While plan sponsors cannot currently involuntarily cash out individuals with a vested account balance in excess of $5,000, the plan sponsor may adopt a process of contacting former employees whose balance exceeds that threshold to advise the former employee of her distribution options. Since they are keeping employees aware of the account balances, these additional efforts to contact the former employee may result in additional distributions or, at the very least, may allow the plan sponsor to confirm that it has accurate contact information.
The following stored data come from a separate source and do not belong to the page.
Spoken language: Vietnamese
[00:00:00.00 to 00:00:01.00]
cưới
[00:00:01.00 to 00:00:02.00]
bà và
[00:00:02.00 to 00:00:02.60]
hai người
Employers can take additional steps to locate missing former employees who are above the involuntary cash-out threshold and who do not elect to take a distribution. One approach that has increased in recent years is the use of commercial locator services. These services provide potential alternate contact information for former employees with whom the plan sponsor has lost contact. This can help the plan sponsor ensure that it is meeting its fiduciary obligations and that former employees receive distributions at appropriate times.
Summary
Without tracking former employees and their account balances, a retirement plan sponsor cannot fully measure the costs, risk, and effectiveness of a retirement plan. With the ever-growing regulatory requirements, DOL initiatives, and the costs associated with plan participants, a plan sponsor should establish practices and procedures to ensure that it can timely make distributions to former employees. These procedures should include involuntarily cashing out former employees as soon as possible, making it easy for employees who are not involuntarily cashed out to take a distribution or rollover, and locating and updating contact information for former employees.